Source
European Central Bank
May 11, 2026
On May 7, 2026, Luis de Guindos, Vice-President of the European Central Bank (ECB), conducted an interview with the Financial Times. He discussed the differences between the current energy price shock and the 2021-22 inflation surge, emphasizing that interest rates are now positive, and the ECB is in quantitative tightening mode.
De Guindos highlighted that the inflation risk is lower now compared to 2021-22, citing delayed policy responses and academic debates as factors for late action previously. He stressed the importance of timely decision-making based on data rather than prolonged academic discussions.
Regarding upcoming interest rate decisions, he emphasized patience and prudence, awaiting further data and clarity on geopolitical conflicts, notably in Iran. He noted that energy shocks impact inflation faster than growth indicators and warned about potential weaker demand and activity.
De Guindos observed that financial markets have responded calmly to the conflict, which is positive, as it prevents amplified impacts on asset prices. He also assessed that second-round effects of rising energy prices are currently stable, with no significant wage increases or inflation expectations, though risks remain if conflicts persist.
The Vice-President discussed the importance of institutional unity within the ECB, praising President Lagarde’s efforts to foster consensus among the 27 Governing Council members. He noted that a united front is crucial for effective decision-making in a diverse monetary union.

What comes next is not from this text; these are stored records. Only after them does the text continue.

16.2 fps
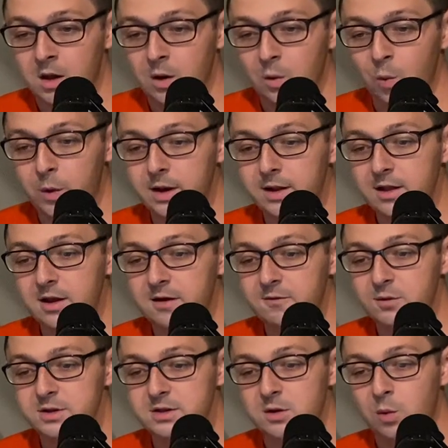We Live
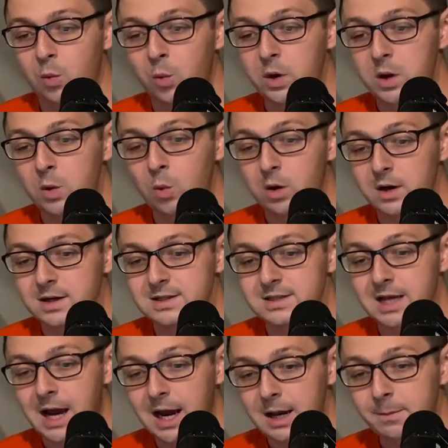was a WeWork
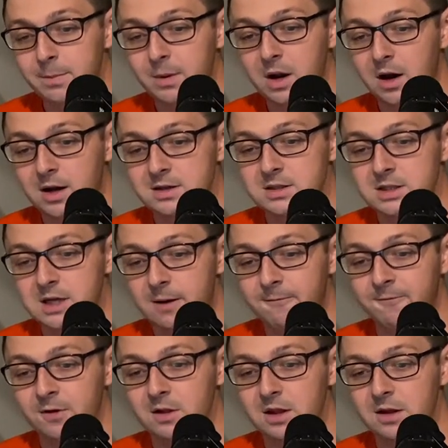type
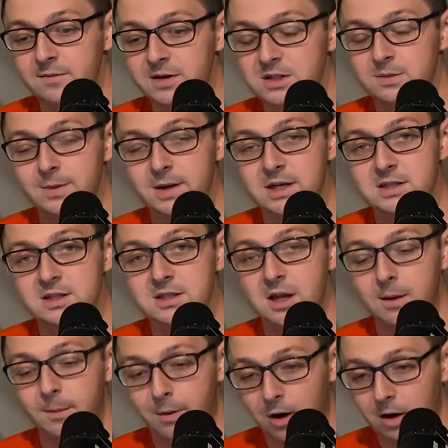concept for living spaces
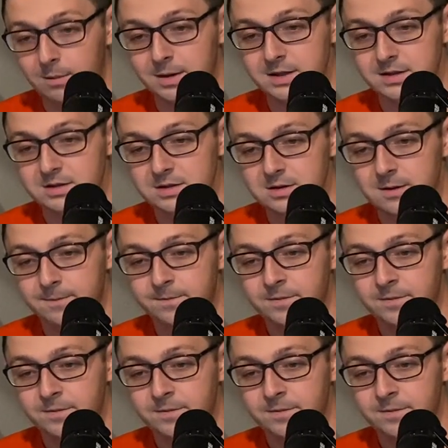and apartments.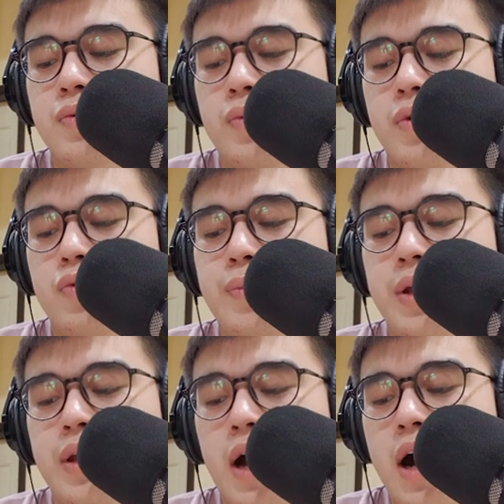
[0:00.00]
will
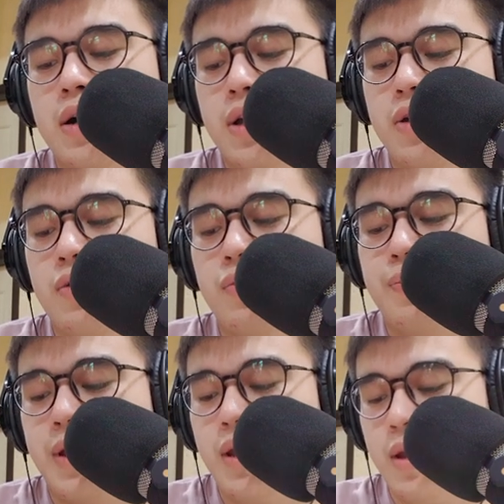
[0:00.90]
be
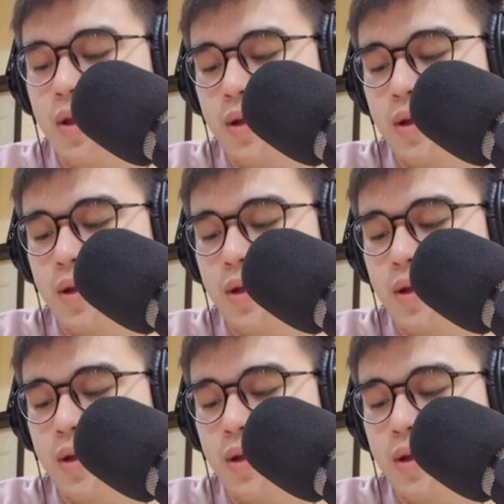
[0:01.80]
RQP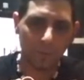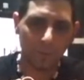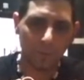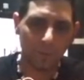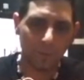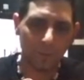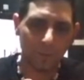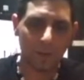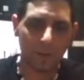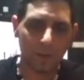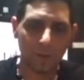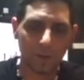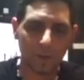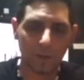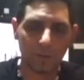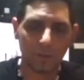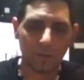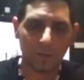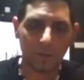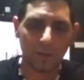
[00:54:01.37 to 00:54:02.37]
reaches.
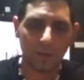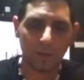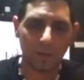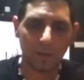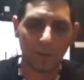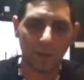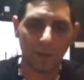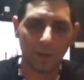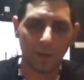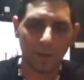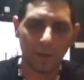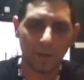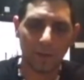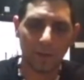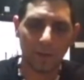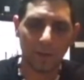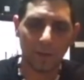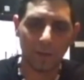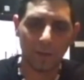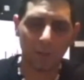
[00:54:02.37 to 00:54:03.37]
Okay. If
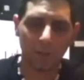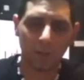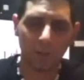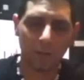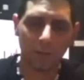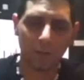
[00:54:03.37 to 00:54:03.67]
there areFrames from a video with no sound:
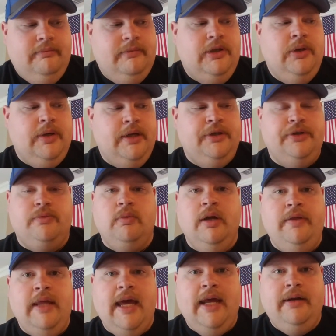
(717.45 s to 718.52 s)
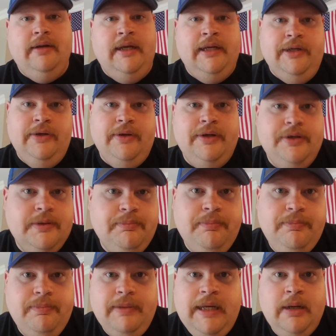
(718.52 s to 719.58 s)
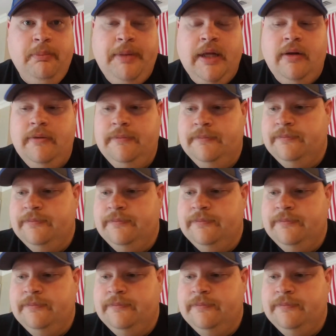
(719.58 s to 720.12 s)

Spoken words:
you can just run that, and you can just get a belt.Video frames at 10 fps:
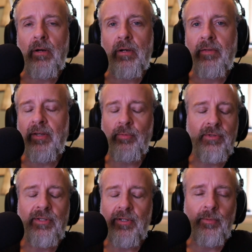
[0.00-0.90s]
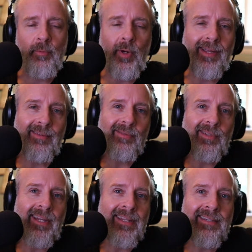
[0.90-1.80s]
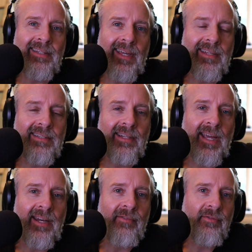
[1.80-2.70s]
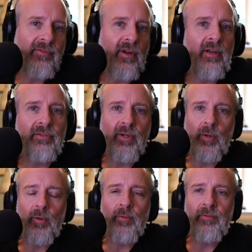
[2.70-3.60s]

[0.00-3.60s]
And this was just a quick lens test to kind of alsoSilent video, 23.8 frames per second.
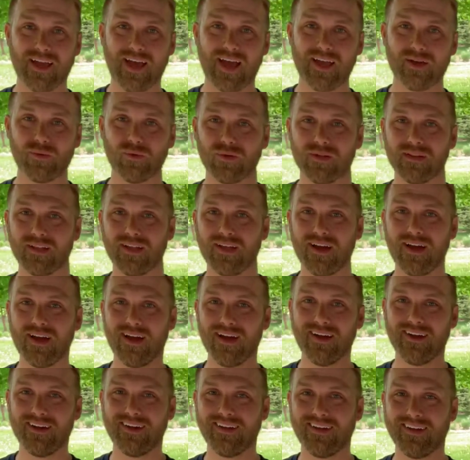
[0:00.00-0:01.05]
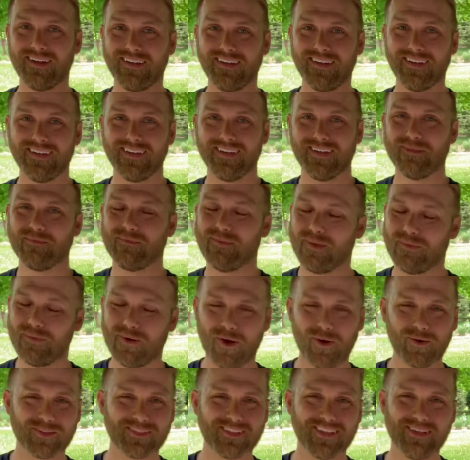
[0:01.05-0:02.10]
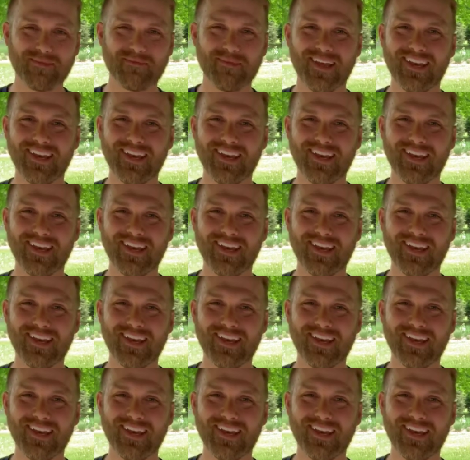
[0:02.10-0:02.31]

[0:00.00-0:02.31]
I will be posting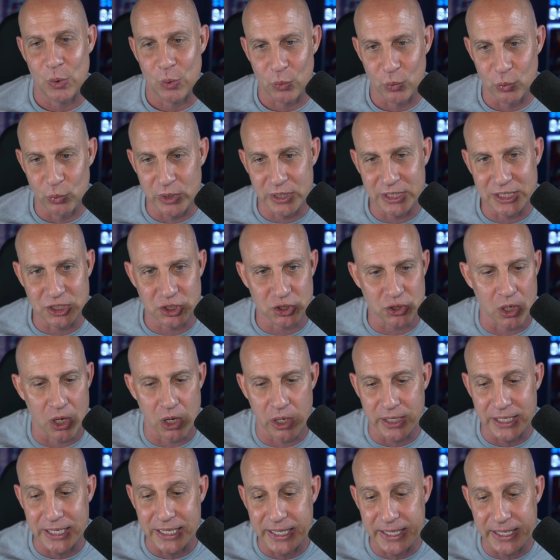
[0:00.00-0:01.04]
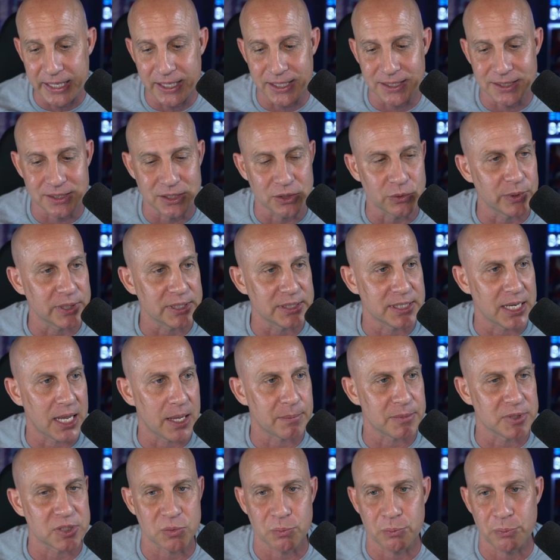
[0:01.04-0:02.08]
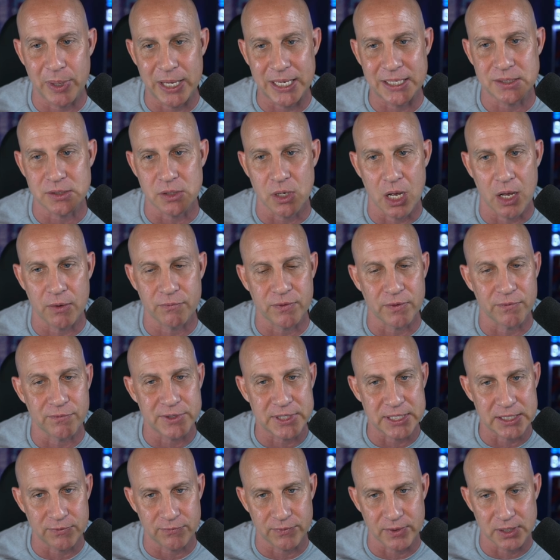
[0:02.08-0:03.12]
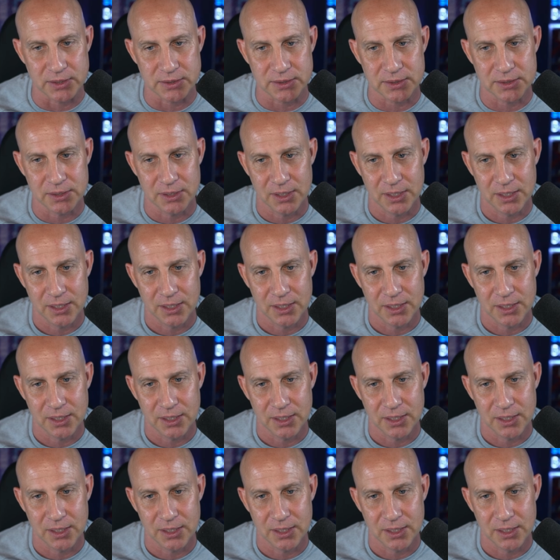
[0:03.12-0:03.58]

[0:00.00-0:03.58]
really strong, he is doing damage based off of defense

He expressed concerns about fiscal constraints in the euro area, warning that limited fiscal space and political challenges could lead to rising yields and widening spreads, potentially tightening financing conditions. He clarified that the ECB has not discussed activating the Transmission Protection Instrument but considers it well-defined and unlikely to be used soon.
De Guindos commented on Germany’s economic challenges, emphasizing the need for reforms in energy and banking sectors, and supporting cross-border banking consolidation. He defended the recent opposition to UniCredit’s acquisition of Commerzbank as undermining the single market principles.
Regarding Spain, he attributed recent strong economic performance to reforms and migration-driven population growth but pointed out issues in rental supply and productivity that need addressing. He concluded with a reflection on the importance of central banks maintaining practical judgment and staying connected with real-world economic conditions.